Sanofi believes factor replacement therapy will remain the standard of care in hemophilia for many years due to excellent safety and its increasingly superior long-acting profile. Sanofi will be able to leverage Bioverativ’s clinical expertise and existing commercial platform to advance fitusiran, an investigational RNA interference (RNAi) therapeutic for hemophilia A and B, with or without inhibitors. Sanofi recently announced a restructuring of its rare disease alliance with Alnylam Pharmaceuticals, with Sanofi obtaining global development and commercialization rights to fitusiran.
Strengthening Sanofi’s Specialty Care Portfolio
One of the priorities of Sanofi’s 2020 roadmap is to “Reshape the Portfolio” and focus on areas where the company currently has, or can effectively build, a leadership position. The addition of Bioverativ supports this priority by adding to our portfolio a differentiated offering of innovative therapies and providing a platform for growth in rare blood disorders, which will expand our presence in specialty care, further strengthen our leadership position in rare diseases and meet the needs of the patient community.
Beyond its two marketed products, Bioverativ’s pipeline includes a program in Phase 3 testing for cold agglutinin disease, and early stage research programs and collaborations in hemophilia, and other rare blood disorders, including sickle cell disease and beta thalassemia. Sanofi’s R&D organization will support Bioverativ in bringing these important therapies to patients faster. Furthermore, Sanofi’s global presence, proven expertise and success in launching specialty medicines, and established footprint in key emerging markets will help Bioverativ fully capitalize on growth opportunities for Bioverativ’s current and future products.
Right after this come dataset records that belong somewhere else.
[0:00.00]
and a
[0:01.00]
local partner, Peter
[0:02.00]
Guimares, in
Delivering Shareholder Value
The addition of Bioverativ is expected to drive meaningful value for Sanofi’s shareholders, with strong cash flows from Bioverativ’s growing products expected to increase Sanofi’s financial and operational scale. The acquisition is expected to be immediately accretive to Sanofi’s Business EPS in FY2018 and up to 5% accretive in FY2019. Sanofi is also projected to achieve ROIC in excess of cost of capital within three years. Sanofi expects to preserve its strong credit rating.
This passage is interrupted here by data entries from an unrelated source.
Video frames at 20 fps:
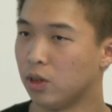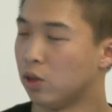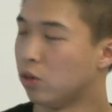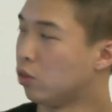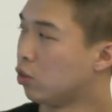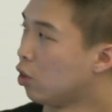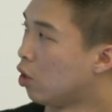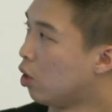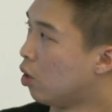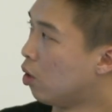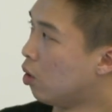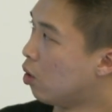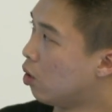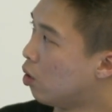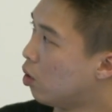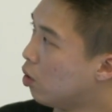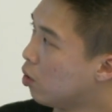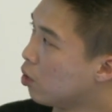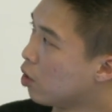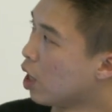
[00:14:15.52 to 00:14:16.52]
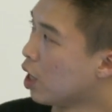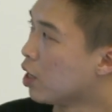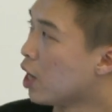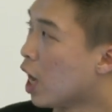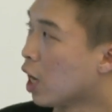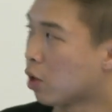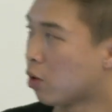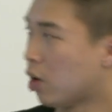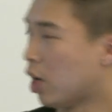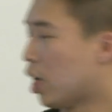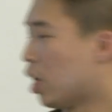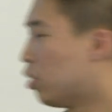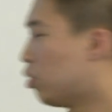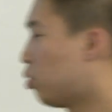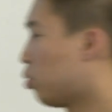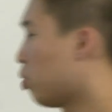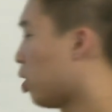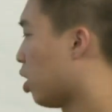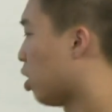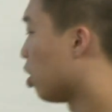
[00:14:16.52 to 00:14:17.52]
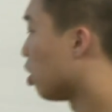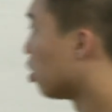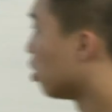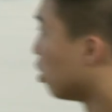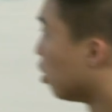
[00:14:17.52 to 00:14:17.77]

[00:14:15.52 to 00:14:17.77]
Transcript: So not quite n squared.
Under the terms of the merger agreement, Sanofi will commence a tender offer to acquire all of the outstanding shares of Bioverativ common stock at a price of $105 per share in cash. The $105 per share acquisition price represents a 64 percent premium to Bioverativ’s closing price on January 19, 2018.
The consummation of the tender offer is subject to various conditions, including the tender of at least a majority of the outstanding Bioverativ shares, redelivery of a tax opinion delivered at signing, the expiration or termination of the waiting period under the Hart Scott Rodino Antitrust Improvements Act and receipt of certain other regulatory approvals, and other customary conditions. Following the successful completion of the tender offer, a wholly owned subsidiary of Sanofi will merge with Bioverativ and the outstanding Bioverativ shares not tendered in the tender offer will be converted into the right to receive the same $105 per share in cash paid in the tender offer. The tender offer is expected to commence in February 2018.
Sanofi plans to finance the transaction with a combination of cash on hand and through new debt to be raised. The tender offer is not subject to any financing condition. Subject to the satisfaction or waiver of customary closing conditions, the transaction is expected to close within three months.
Lazard is acting as exclusive financial advisor to Sanofi. Guggenheim Securities and J.P. Morgan Securities LLC are acting as financial advisors to Bioverativ. Weil, Gotshal & Manges LLP is serving as legal counsel to Sanofi. Paul, Weiss, Rifkind, Wharton & Garrison LLP is serving as legal counsel to Bioverativ.